We’re going to need to do some serious backtracking here and explain the whole notion of “worlds”, of which Adam Kadmon is the first of the five primary ones, if we’re to understand what we’re about to come upon.

We’ve discussed the various “worlds” — Olamot–before and will do so again [1], but for now consider these fundamental remarks about them by R’ Ch. Vitale in Sha’arei Kiddusha (3:1).

He starts off with the notion that God “emanated five ‘worlds’”, with “each acting as a ‘soul’ to another” which we’ll explain below. The first is termed “Adam Kadmon which is mentioned in Tikkunei Zohar [2] and is referred to as the Tzachtzachot (“the [realm of the] lucid and luminous lights”) by the Gaonim [3]; the second is the world of Atzilut (of Emanation [see Numbers 11:17 and Ecclesiastes 2:10]); the third is the world of Briah (of Creation); the fourth is the world of Yetzirah (of Formation); and the fifth is the world of Assiyah (of Action)”[4].

R’ Vitale remarks that “these five worlds are termed (i.e., they embody) a single Tetragrammaton” (which has resonance with Ramchal’s remarks in Petach 31).
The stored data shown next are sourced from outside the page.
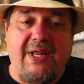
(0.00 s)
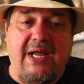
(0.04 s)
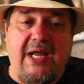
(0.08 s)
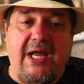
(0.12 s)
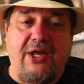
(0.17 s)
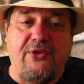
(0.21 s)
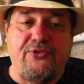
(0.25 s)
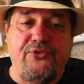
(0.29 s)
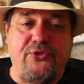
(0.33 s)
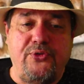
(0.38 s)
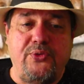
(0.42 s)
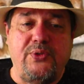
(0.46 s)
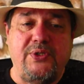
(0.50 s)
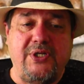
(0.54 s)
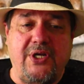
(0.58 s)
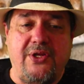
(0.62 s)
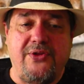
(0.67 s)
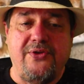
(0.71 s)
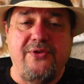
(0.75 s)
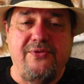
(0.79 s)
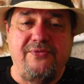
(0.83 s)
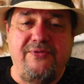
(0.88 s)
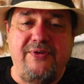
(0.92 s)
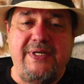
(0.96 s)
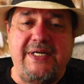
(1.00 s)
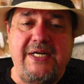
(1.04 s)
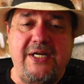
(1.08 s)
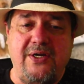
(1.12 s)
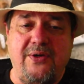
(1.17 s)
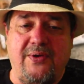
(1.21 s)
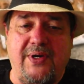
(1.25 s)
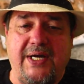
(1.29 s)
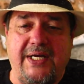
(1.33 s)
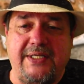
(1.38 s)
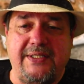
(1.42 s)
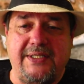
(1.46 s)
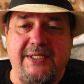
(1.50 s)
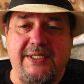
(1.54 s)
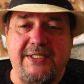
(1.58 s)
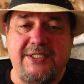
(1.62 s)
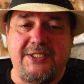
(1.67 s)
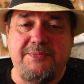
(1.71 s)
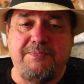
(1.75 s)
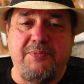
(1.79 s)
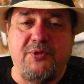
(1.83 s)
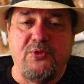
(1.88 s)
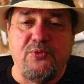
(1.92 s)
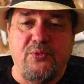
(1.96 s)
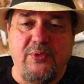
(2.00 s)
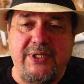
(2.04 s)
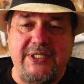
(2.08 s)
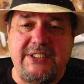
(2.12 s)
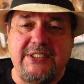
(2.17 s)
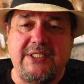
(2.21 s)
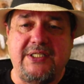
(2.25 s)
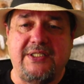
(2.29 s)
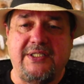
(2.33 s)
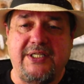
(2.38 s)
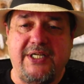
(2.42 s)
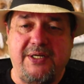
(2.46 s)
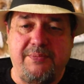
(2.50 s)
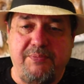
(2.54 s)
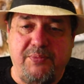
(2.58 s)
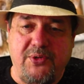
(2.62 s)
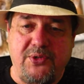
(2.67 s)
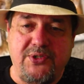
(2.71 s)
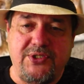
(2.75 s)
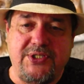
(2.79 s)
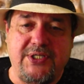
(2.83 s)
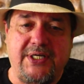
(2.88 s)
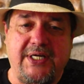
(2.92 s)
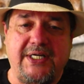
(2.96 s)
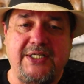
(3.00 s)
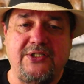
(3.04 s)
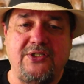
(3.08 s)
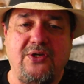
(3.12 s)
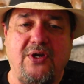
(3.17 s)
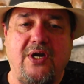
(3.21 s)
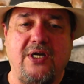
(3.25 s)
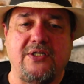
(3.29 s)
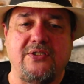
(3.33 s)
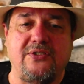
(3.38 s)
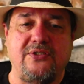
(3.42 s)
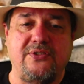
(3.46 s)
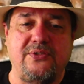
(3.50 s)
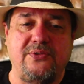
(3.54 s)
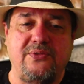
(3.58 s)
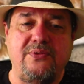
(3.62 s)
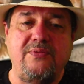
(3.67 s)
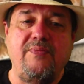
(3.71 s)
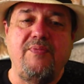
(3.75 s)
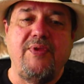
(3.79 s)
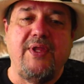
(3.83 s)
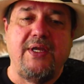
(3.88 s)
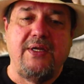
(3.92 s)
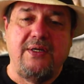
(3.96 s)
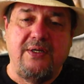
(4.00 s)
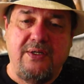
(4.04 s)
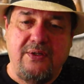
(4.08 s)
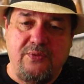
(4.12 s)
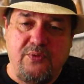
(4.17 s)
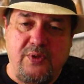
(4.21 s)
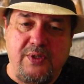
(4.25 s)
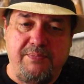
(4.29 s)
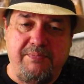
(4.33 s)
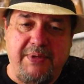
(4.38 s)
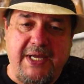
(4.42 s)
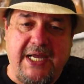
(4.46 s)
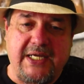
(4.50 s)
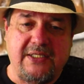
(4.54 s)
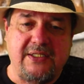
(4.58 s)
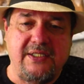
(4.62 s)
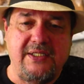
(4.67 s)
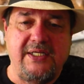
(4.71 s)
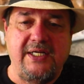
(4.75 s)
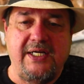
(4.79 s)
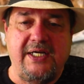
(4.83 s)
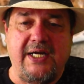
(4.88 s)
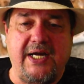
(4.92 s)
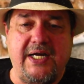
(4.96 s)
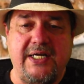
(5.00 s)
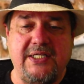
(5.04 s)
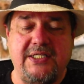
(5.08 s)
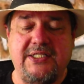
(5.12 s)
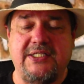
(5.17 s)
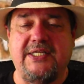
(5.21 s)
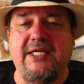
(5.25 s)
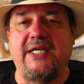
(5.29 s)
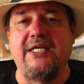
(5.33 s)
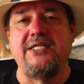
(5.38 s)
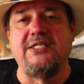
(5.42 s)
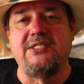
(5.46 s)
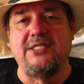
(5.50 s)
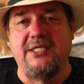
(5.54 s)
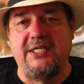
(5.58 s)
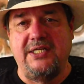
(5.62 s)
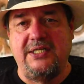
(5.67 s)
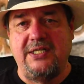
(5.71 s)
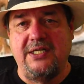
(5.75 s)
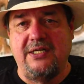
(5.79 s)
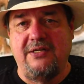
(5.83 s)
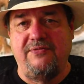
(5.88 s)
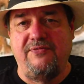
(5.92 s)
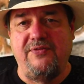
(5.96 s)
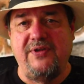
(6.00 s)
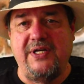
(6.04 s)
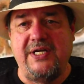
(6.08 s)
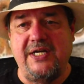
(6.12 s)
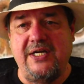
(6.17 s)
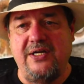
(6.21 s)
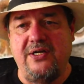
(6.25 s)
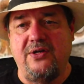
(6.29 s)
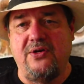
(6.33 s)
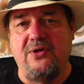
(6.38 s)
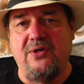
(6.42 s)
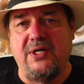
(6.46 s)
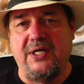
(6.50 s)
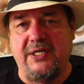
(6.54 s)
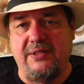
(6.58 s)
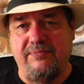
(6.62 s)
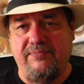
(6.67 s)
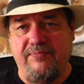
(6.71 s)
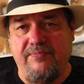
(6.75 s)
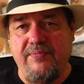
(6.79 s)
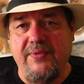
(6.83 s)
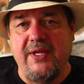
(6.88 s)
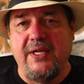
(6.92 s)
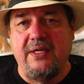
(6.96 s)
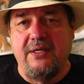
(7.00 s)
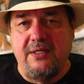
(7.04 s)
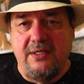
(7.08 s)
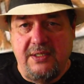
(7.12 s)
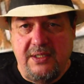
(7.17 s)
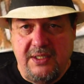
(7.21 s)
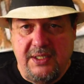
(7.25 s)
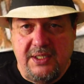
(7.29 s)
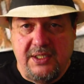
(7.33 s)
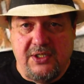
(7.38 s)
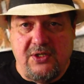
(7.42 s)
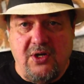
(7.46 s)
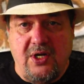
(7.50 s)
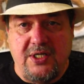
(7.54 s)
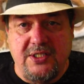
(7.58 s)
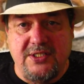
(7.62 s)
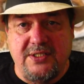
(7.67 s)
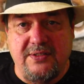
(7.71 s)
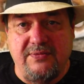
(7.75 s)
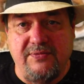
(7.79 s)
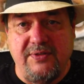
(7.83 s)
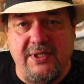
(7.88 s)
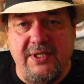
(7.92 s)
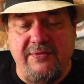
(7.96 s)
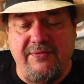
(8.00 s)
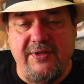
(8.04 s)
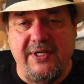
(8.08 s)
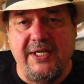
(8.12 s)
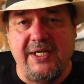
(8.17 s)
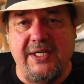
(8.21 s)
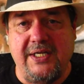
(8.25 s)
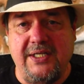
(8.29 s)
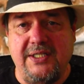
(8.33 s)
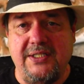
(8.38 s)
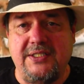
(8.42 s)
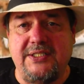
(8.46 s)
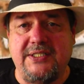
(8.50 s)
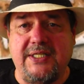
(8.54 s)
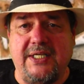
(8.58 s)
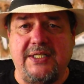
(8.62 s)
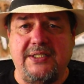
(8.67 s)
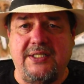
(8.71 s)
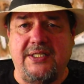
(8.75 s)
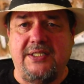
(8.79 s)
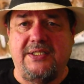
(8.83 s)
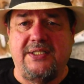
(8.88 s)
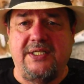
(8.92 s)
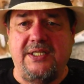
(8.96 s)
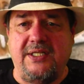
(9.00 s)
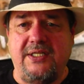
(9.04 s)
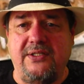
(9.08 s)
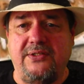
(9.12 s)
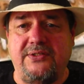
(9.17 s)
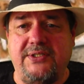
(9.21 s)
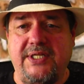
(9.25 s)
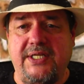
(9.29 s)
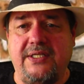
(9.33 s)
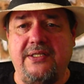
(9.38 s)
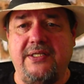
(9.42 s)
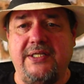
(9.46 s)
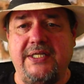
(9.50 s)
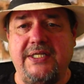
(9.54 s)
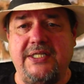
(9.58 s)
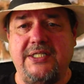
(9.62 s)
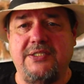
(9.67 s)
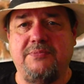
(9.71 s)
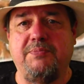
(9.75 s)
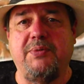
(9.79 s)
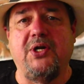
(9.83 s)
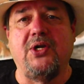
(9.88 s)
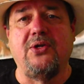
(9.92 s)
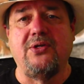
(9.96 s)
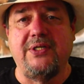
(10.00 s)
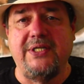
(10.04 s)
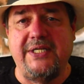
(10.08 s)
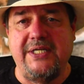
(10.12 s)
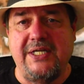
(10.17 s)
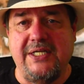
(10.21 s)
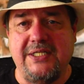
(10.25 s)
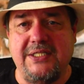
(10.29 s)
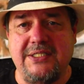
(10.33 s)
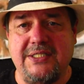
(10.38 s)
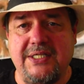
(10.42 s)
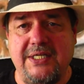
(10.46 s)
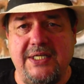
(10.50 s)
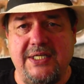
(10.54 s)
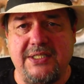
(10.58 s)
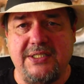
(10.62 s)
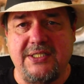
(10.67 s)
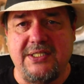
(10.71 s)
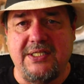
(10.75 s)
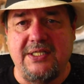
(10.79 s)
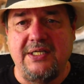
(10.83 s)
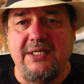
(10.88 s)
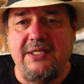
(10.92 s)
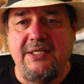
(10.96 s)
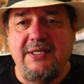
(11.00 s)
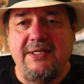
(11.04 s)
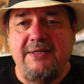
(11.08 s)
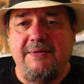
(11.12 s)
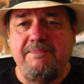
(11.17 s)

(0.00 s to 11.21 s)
I'll do another video on this, but recently a person I talked to went back to the United States. He did a video on cost of living and he said that the utilities barely exist.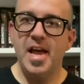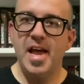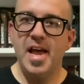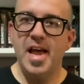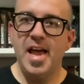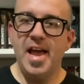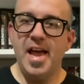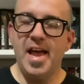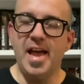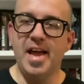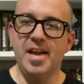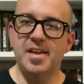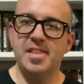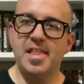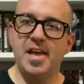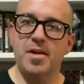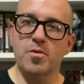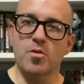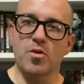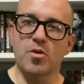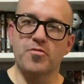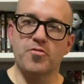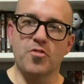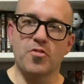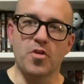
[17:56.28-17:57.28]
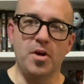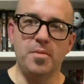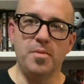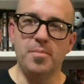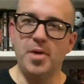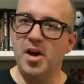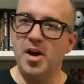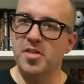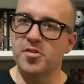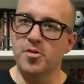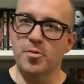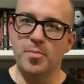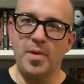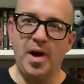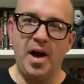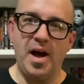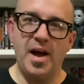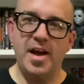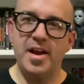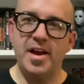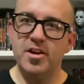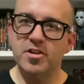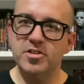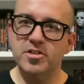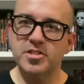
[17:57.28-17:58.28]
And they were from other
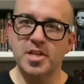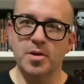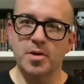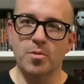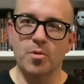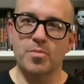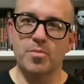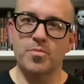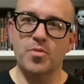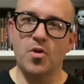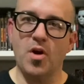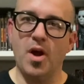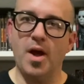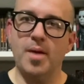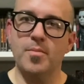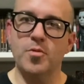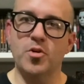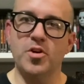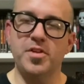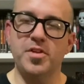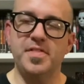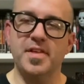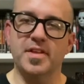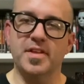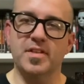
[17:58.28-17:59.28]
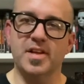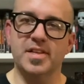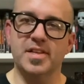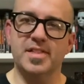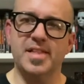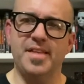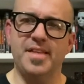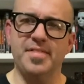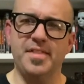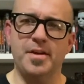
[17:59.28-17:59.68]
buyers. They weren't Prime or anything like that.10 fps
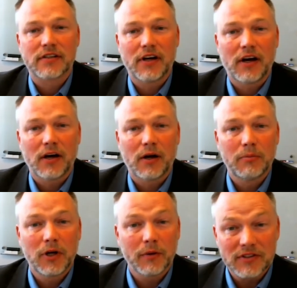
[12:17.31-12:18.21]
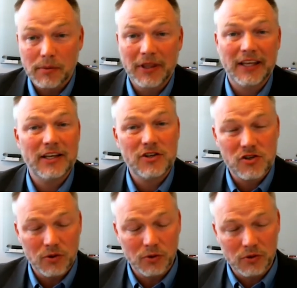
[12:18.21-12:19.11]
and some of the
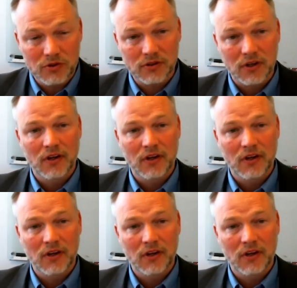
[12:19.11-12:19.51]
issues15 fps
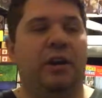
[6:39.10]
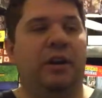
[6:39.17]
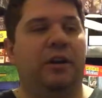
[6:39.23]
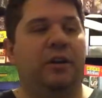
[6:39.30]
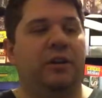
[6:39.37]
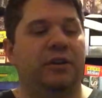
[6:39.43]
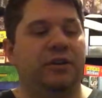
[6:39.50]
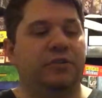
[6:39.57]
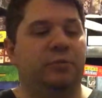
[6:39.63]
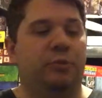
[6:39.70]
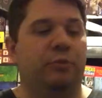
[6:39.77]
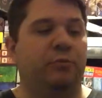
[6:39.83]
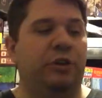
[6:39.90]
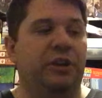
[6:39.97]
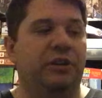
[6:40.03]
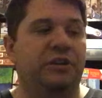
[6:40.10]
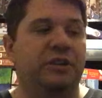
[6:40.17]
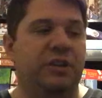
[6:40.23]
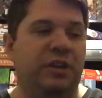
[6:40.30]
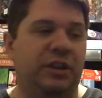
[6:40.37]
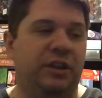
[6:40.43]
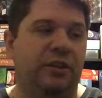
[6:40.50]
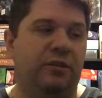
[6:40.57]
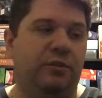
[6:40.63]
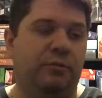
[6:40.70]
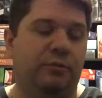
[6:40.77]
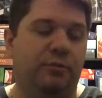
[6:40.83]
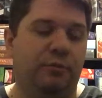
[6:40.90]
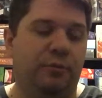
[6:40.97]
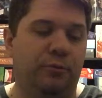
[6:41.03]
as we went in
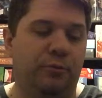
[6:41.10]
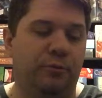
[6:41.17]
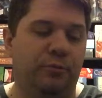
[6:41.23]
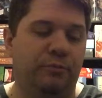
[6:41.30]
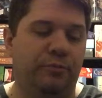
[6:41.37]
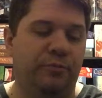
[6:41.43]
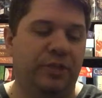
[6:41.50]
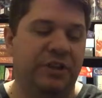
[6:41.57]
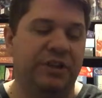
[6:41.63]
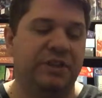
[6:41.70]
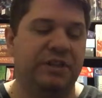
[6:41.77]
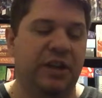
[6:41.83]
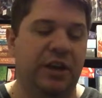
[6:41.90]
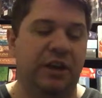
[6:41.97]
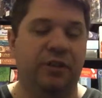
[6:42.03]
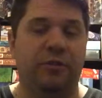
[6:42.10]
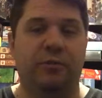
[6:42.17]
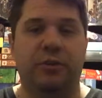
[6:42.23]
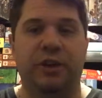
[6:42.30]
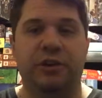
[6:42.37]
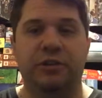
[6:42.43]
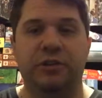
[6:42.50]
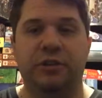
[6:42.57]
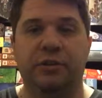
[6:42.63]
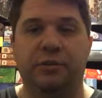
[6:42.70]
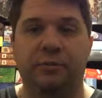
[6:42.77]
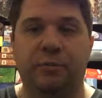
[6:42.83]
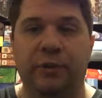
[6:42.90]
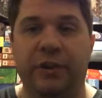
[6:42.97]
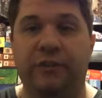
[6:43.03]
through the design iteration.
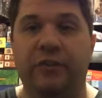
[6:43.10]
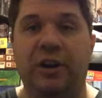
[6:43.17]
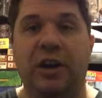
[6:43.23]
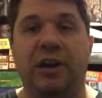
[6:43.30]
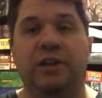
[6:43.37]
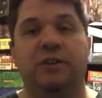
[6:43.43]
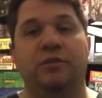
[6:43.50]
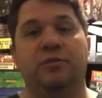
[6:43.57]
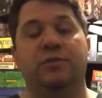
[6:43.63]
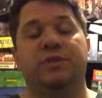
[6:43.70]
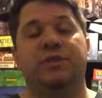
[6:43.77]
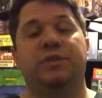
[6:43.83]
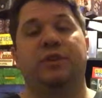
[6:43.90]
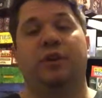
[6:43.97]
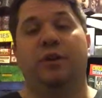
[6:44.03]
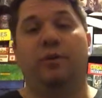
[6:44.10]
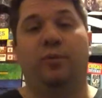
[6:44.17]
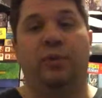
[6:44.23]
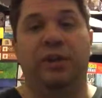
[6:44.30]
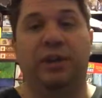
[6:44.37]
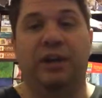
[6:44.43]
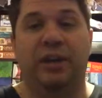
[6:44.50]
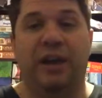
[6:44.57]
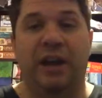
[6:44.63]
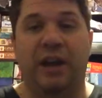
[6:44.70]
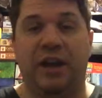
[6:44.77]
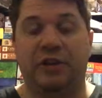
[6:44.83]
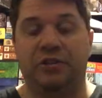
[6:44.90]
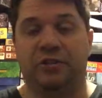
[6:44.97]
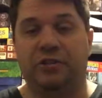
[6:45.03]
And whenever I use the we, I
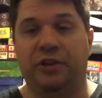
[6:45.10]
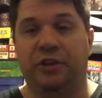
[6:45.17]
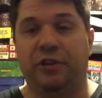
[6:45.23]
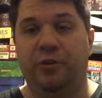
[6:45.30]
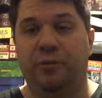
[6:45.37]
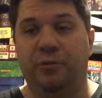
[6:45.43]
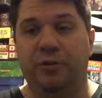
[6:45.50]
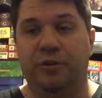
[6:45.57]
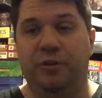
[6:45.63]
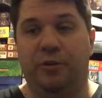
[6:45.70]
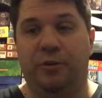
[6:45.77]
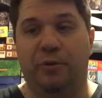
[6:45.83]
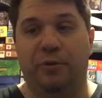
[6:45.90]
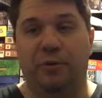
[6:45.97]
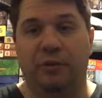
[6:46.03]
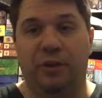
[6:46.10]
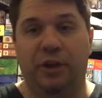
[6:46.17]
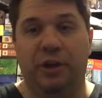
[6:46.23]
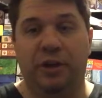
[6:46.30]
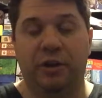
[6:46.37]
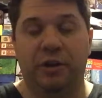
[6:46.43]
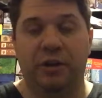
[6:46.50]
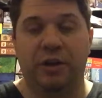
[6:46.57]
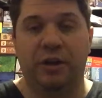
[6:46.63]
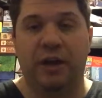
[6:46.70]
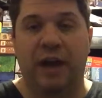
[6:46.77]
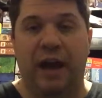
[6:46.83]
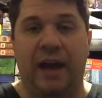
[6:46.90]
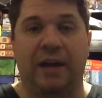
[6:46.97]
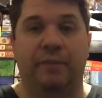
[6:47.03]
actually go with the whole,
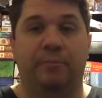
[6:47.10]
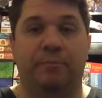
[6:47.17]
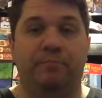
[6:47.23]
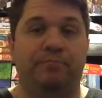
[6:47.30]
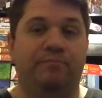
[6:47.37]
ISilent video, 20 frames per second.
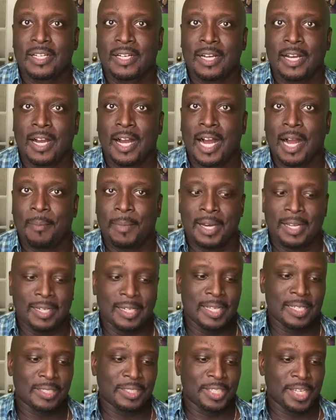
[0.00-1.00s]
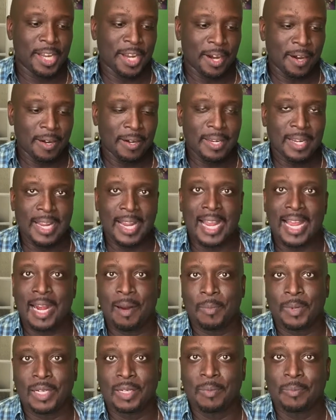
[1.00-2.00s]
a list here, and
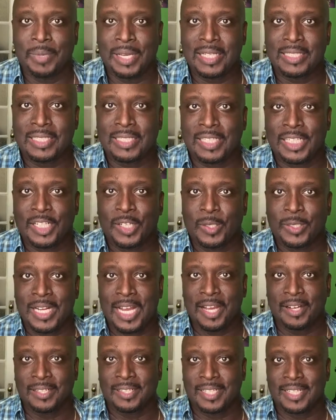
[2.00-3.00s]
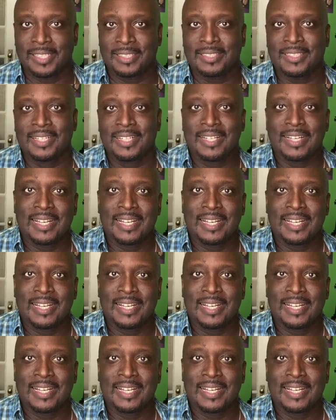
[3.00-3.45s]
I'm gonna basically go down the list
And he indicates that “since, due to its sublimity and to the fact that it’s (only) represented by the ‘tip’ of the י (as cited above, and as opposed to an entire letter, which further underscores its sublimity),… we (usually) only speak of the (other) four” in our discussions.  And he declares that the greatest of them, Adam Kadmon, “incorporates all of them and is … (their) root”.

Here’s how the worlds act as “souls” to one another, as cited above. “The higher world is engarbed in the lower one like a soul (could be said to be engarbed or ensconced) in a body”. (A good analogy to this would be to the hand of the puppeteer that’s ensconced in the puppet while animating it.) He adds that “this (formation) is true throughout and in every instance — including this lowly world” which is also animated by a higher world, “and the lot of them thus serve as garments to the Ein Sof (which thus functions as) the Soul of all (other) souls”.

His final point, for our purposes, is the fact that “just as the Lights (i.e., Sephirot in this statement but also applicable to Partzufim or Olamot) develop in descent formation (from highest to lower, to lower yet, and to lowest) and are each an amalgam of the rest of the ten Sephirot, each individual Sephira is likewise divisible by thousands and hundreds-of-thousands (i.e., by an infinite number of component parts)”.

At bottom, then, we’re presented with five “worlds”, the first of which is often not discussed because it’s so sublime, though it acts as the animating force behind the lot of them (and is itself animated by Ein Sof), and which are all intimately interconnected by an infinite number of component parts and include this world which, while material, is rooted in sheer Godliness.

We’ll next see how Ramchal understands this.

Notes:

[1]       See note 48 to Section 3, and Petach 38 below and elsewhere below.

[2]       See Tikkunim 19, 70 as well as elsewhere there.

[3]       See the discussion in Pardes 11:1.

[4]       See Isaiah 43:7 for reference to the last three.